Secondo Luca Squeri, deputato e membro della X Commissione (Attività produttive, commercio e turismo), “c’è necessità di introdurre una semplificazione normativa per dare agli imprenditori certezze su cosa si può fare e cosa no: c’è ancora tanta incertezza, che è la cosa peggiore per chi vuole investire”. Gianluca Benamati, vicepresidente della X Commissione della Camera, è sostanzialmente d’accordo: “L’eolico è una delle realtà più promettenti perché l’avanzamento tecnologico è molto significativo. Il tema vero è quello di semplificare”.

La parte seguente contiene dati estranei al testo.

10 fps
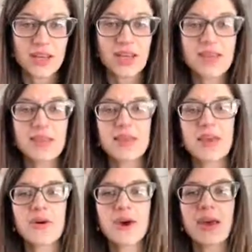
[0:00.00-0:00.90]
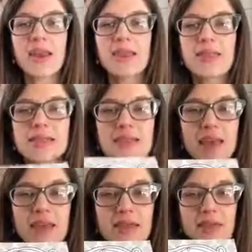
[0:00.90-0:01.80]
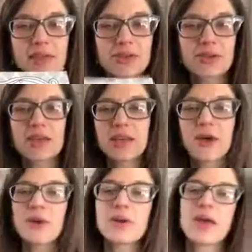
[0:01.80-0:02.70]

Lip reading: and then they go ahead and they scan the answer key code,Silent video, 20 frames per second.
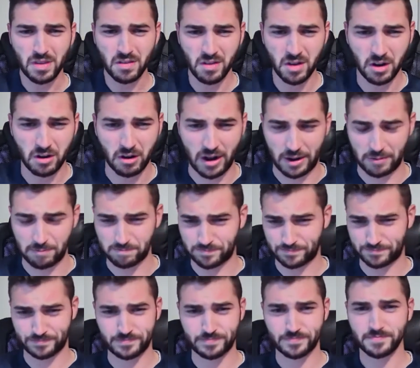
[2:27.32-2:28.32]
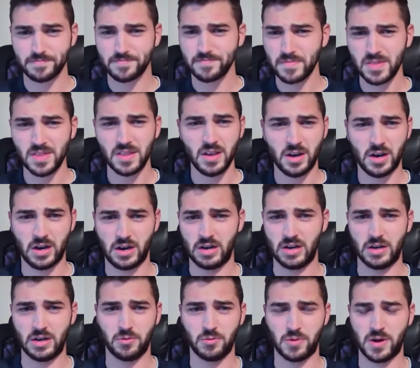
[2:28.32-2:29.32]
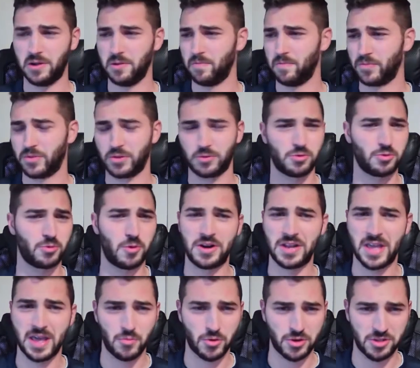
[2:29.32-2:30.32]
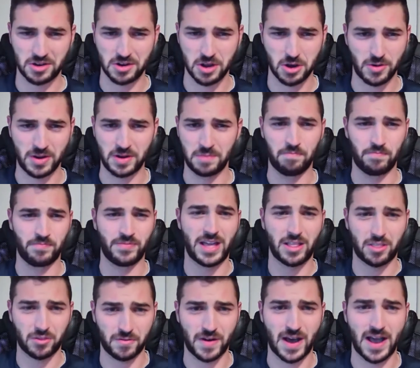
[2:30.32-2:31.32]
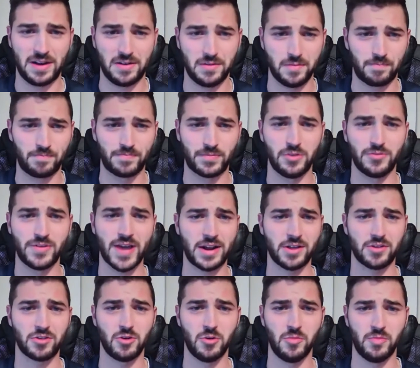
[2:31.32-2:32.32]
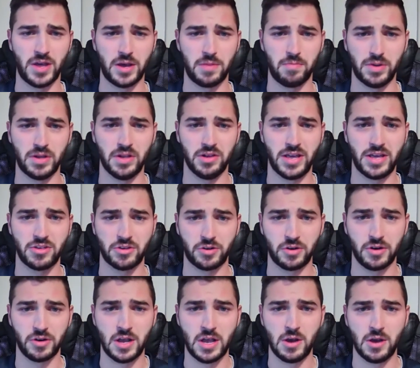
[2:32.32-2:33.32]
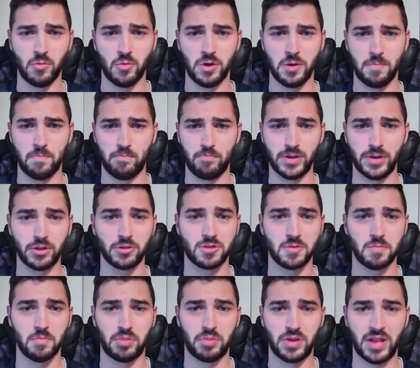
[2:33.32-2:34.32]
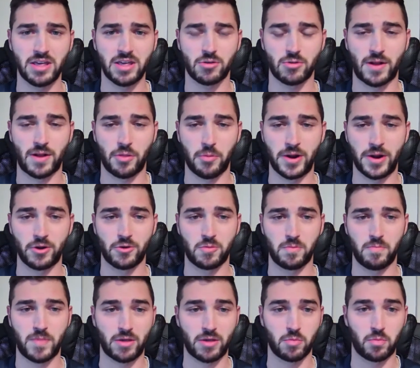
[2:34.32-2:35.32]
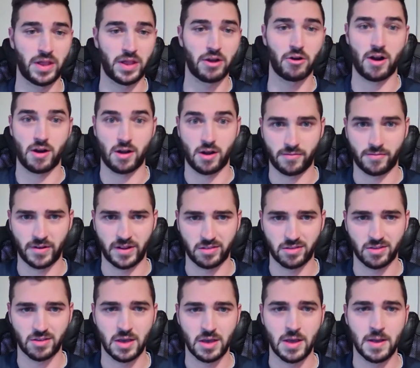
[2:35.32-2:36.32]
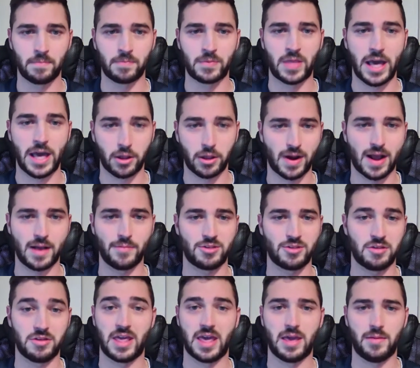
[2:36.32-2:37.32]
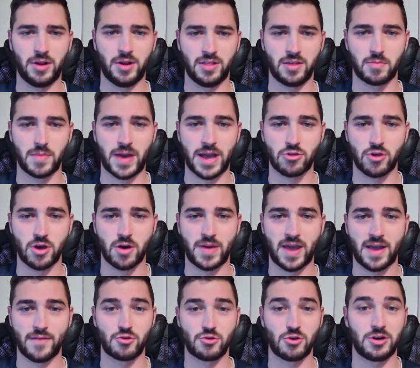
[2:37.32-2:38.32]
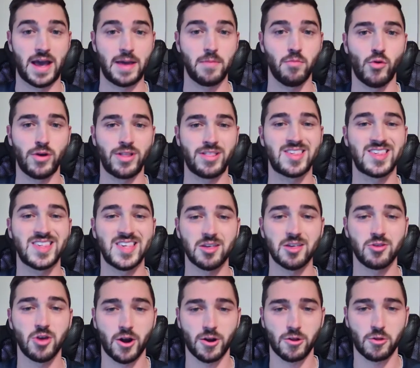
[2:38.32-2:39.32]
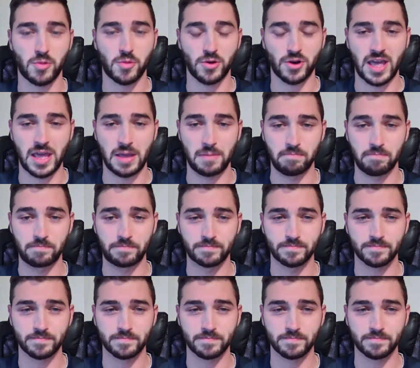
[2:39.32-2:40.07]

right. Well, the run game wasn't going. That's fine. You've got to assume that Bill Lazor would build some plays around the Bears' best player on offense. Allen Robinson came into this matchup averaging 9.6 yards per game.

Togni ha poi ricordato il paradosso quasi “kafkiano” che gli operatori del settore delle rinnovabili devono affrontare: l’iter autorizzativo dura almeno cinque anni per i progetti eolici; ma l’evoluzione tecnologica procede sempre più spedita ed è possibile che, al momento dell’autorizzazione, le tecnologie siano ormai diventate obsolete. Per modificarle, però, bisognerebbe iniziare un nuovo processo autorizzativo. Ecco perché, secondo Togni, è necessario aggiornare le linee guida del 2010 ed estenderle anche al mini e micro-eolico.

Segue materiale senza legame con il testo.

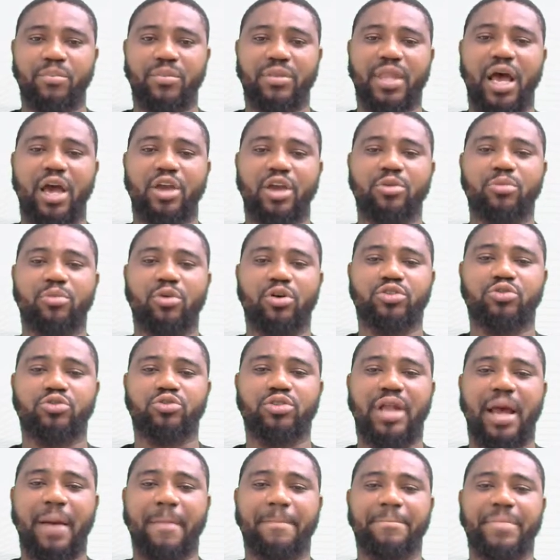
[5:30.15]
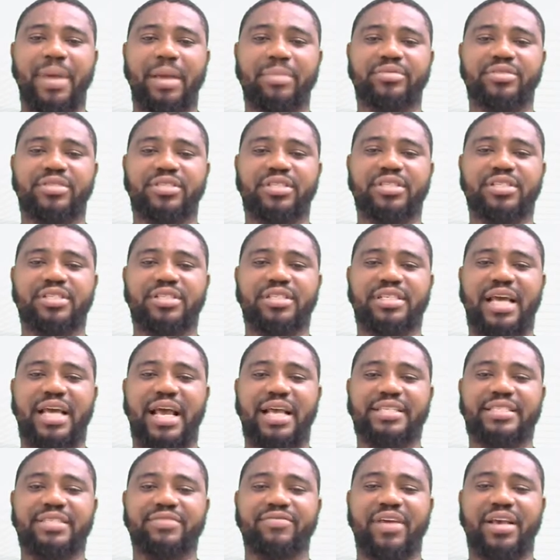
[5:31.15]
Now you must know that pepsin is a
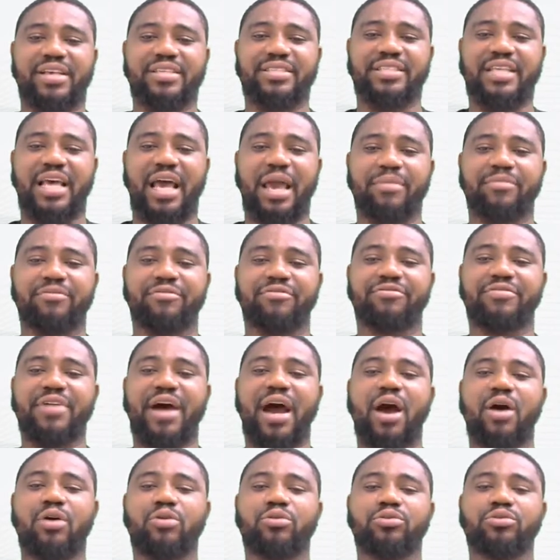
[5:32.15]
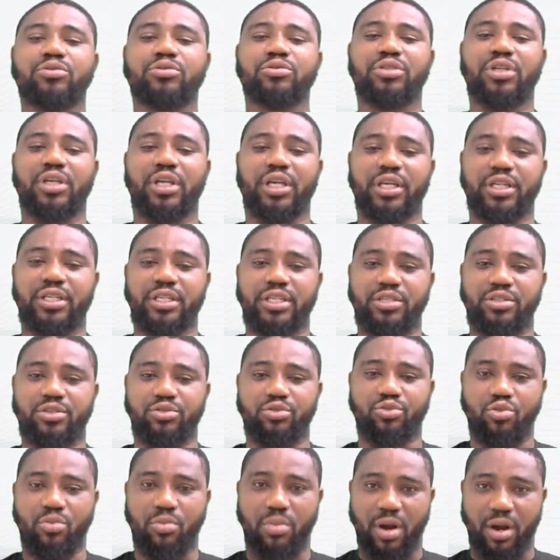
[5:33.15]
digestive enzyme found in the
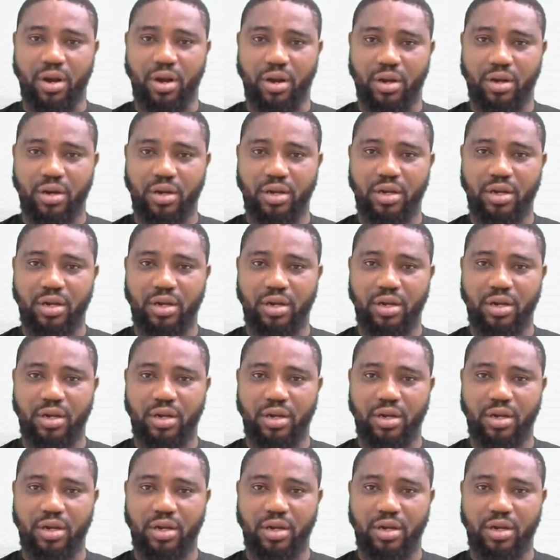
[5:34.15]
stomach.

Eolico che, nelle parole del presidente del Gestore dei Servizi Energetici (GSE) Francesco Vetrò, è “un pilastro del sistema elettrico nazionale”. Il mini-eolico, tuttavia, ha avuto un’evoluzione non sempre organica e non sempre con un adeguato background tecnologico. Al contrario, il grande eolico ha dimostrato crescente efficienza, affidabilità e competitività, grazie al continuo sviluppo tecnologico. Particolarmente promettente sembra essere l’eolico offshore, che finora però ha trovato poco spazio nelle acque profonde italiane.

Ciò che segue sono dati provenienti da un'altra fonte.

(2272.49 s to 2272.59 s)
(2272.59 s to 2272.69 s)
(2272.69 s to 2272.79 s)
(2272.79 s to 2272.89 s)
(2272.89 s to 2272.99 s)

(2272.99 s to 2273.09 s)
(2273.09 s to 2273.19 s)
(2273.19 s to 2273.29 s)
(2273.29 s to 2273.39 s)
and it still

“Il tema delle incertezze nelle autorizzazioni” – ha dichiarato il vicepresidente di Legambiente Edoardo Zanchini – “è il principale ostacolo” allo sviluppo dell’eolico. “Intorno agli impianti eolici si possono costruire delle comunità energetiche, ma è tutto impossibile finché non si decide di semplificare. La politica italiana deve accompagnare gli imprenditori”.

Secondo Zanchini, in Italia l’eolico è cresciuto a ritmi lenti. “Bisogna installare maggiore capacità; bisogna mettere mano alle linee guida, che hanno dieci anni e sono inadeguate. Alcune regioni, inoltre, hanno deciso di vietare l’eolico a priori, considerandolo una minaccia al paesaggio italiano”.

“Bisogna essere in grado”, ha concluso Zanchini, “di affrontare i confronti con i territori, attraverso inchieste pubbliche e trasparenti, per dare risposte alle preoccupazioni dei cittadini”.

Giovanni Battista Zorzoli, presidente di FREE, ha citato il piano Colao per ribadire come, in Italia, la durata dell’iter autorizzativo per gli impianti sia superiore alla fase realizzativa degli stessi.